Results, proof, and next step¶
The positive learning was that enrichment can be treated as qualification evidence only when field coverage is explicit. The negative learning was that the system needs decline/unsupported behavior, or enrichment creates false confidence. The remaining uncertainty is that redundant-question reduction and qualification-completion impact remain to be measured. Next step: measure whether enrichment-backed qualification reduces redundant questions without lowering data quality.

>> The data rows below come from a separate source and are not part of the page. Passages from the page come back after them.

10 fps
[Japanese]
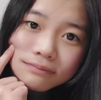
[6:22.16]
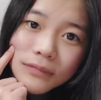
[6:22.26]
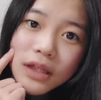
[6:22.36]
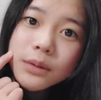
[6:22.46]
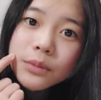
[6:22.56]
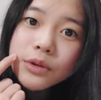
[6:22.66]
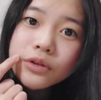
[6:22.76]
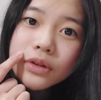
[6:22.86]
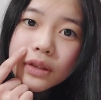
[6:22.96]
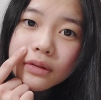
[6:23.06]
あ、でも言う
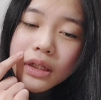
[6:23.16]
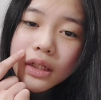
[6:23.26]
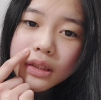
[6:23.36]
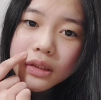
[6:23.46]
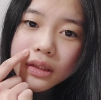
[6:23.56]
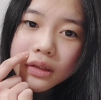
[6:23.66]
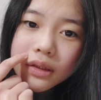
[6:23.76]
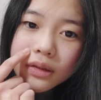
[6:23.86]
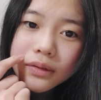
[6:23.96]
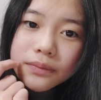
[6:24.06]
てわかんない
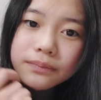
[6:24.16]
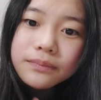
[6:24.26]
かな。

Non-R&D / Productization Context¶
The June changelog includes visitor profiles, Qualification tab, CSV exports, Portuguese support, GEO subdirectory hosting, manual conversion tracking, HubSpot sharing modes, and mobile/backoffice fixes. These are product outputs or operational hardening unless tied to the R&D projects above.
Not retained as R&D:
- Client-specific chatbot triage fixes.
- Backoffice navigation and design-system polish.
- CSV export features.
- Routine HubSpot timestamp/retry fixes.
- Dependency/security bumps.
- Documentation-only updates.
Research Outcome¶
As of June 18, the strongest retained R&D work is Closed-Loop Agent Evaluation and Optimization: experiment marts and product-specific observability. Productized scraping belongs under the Compounding Context Engine for Company, Industry, and Buyer Intelligence, and relay-managed agents belong under Closed-Loop Agent Evaluation and Optimization; both remain partial until throughput and quality measurements are available. Enrichment-backed qualification is also partial pending evidence that it reduces friction without lowering data quality.